The Types of Spasmodic Dysphonia

There are three types of Spasdomic Dysphonia, and they are Adductor Spasmodic, Abductor Spasmodic, and Mixed Spasmodic. The Adductor spasmodic is the most common form which is characterised by spasms which can cause your vocal folds to slam together and then stiffe. This can make your speech choppy, as the words are often cut off.

The Abductor Spasmodic Dysphonia is another type, and this is charcterised by spasms causing the vocal folds to open. This does not allow the vocal folds to vibrate when they open too far and the position allows air ro escape from the lungs during speech. Cauing the voice to sound weak and breathy.

Mixed spasmodic dysphonia, is basically a combination the above two, and it is in fact a very rare case. This because both the muscles that open and the muscles that close the vocal folds do not work properly in this case, and so this one has features of both adductor and abductor spasmodic dysphonia.
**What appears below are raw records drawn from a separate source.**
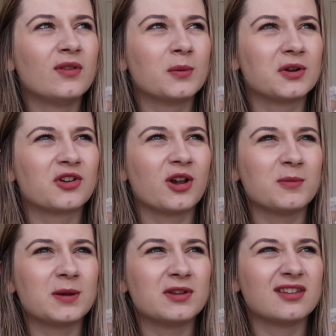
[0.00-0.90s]
Which kind of
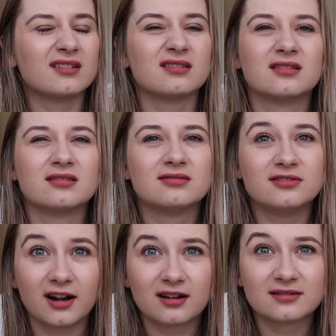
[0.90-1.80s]
made me think, oh,
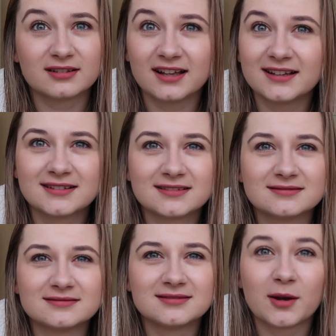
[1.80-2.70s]
fuck, like,
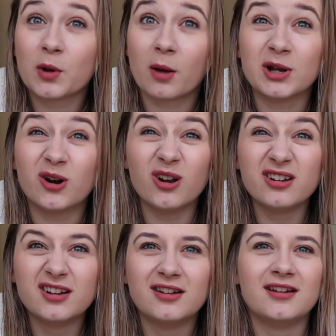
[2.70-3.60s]
I'm coming on.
What is Spasmodic Dysphonia

The Risk Factors

Here are some risk factors that may put you on the edge of getting this disease.

Basal Ganglia

Those having this abnormal functioning of the brain named basal ganglia are at the risk of having the disease. This basal ganglia consists of many clusters of nerve cells which can run deep inside the brain and they also help to coordinate the movements of the muscles in your body.

If it Runs In Families

The disease can also get to you if it runs in families, and 14 genes have been associated with the various types of dystonias.

Majority are Women

Research suggests that majority of patients are girls and women.

Childhood Viral Illness

It has also been found that those with childhood viral illnesses have been found to have spasdomic dysphonia than compared to others.

One must note that there are many features of the disorder that are common to other movement disorders, and this knowledge may direct future research efforts that will help us to understand it better.